TASK INSTRUCTIONS: Could you retype the lines below, starting at the line holding "[0:06.00-0:07.00]" and stopping at the line holding "Transcript, with fillers: Then", inclusive? Copy them exactly and drop the images.

[Stored items from a collection]
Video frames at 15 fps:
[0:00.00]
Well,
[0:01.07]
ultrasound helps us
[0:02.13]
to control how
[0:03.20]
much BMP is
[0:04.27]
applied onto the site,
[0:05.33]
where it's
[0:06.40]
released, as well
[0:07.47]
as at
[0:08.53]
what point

---

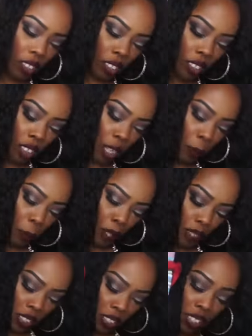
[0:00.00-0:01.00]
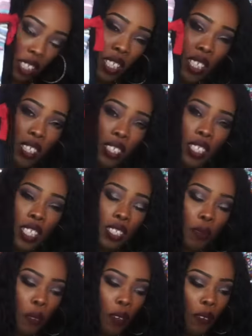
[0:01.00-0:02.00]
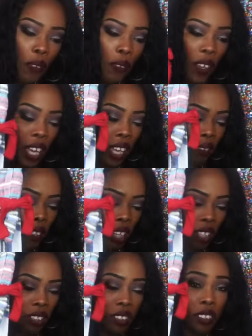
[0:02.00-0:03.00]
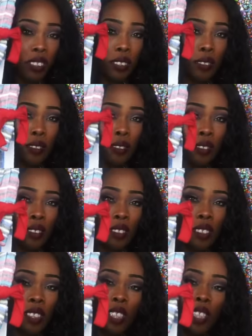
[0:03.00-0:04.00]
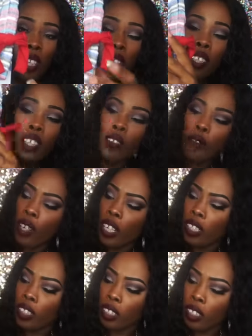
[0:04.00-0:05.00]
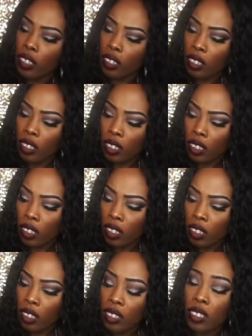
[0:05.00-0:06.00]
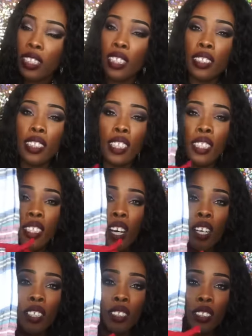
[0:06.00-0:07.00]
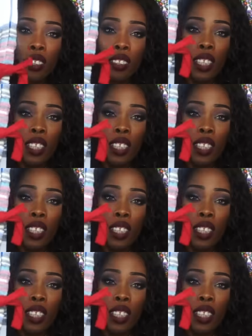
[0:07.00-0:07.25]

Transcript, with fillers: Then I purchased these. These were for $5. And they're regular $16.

...

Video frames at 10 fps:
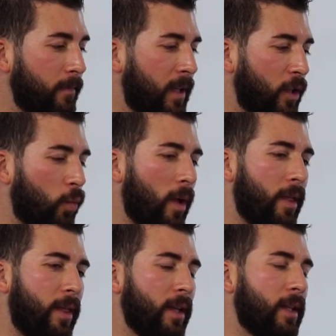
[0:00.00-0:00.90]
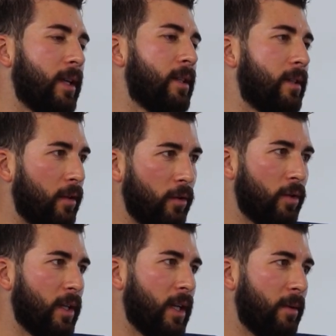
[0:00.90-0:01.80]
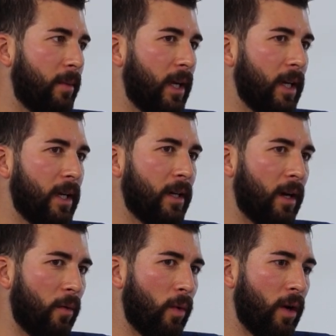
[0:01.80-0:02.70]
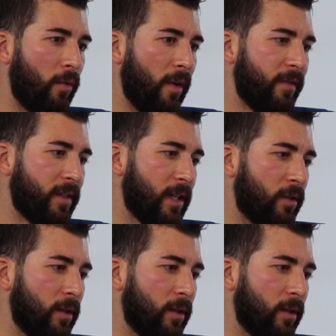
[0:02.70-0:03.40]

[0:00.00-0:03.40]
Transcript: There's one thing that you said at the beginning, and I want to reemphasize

EXERCISE RESULT:
[0:06.00-0:07.00]
[0:07.00-0:07.25]

Transcript, with fillers: Then I purchased these. These were for $5. And they're regular $16.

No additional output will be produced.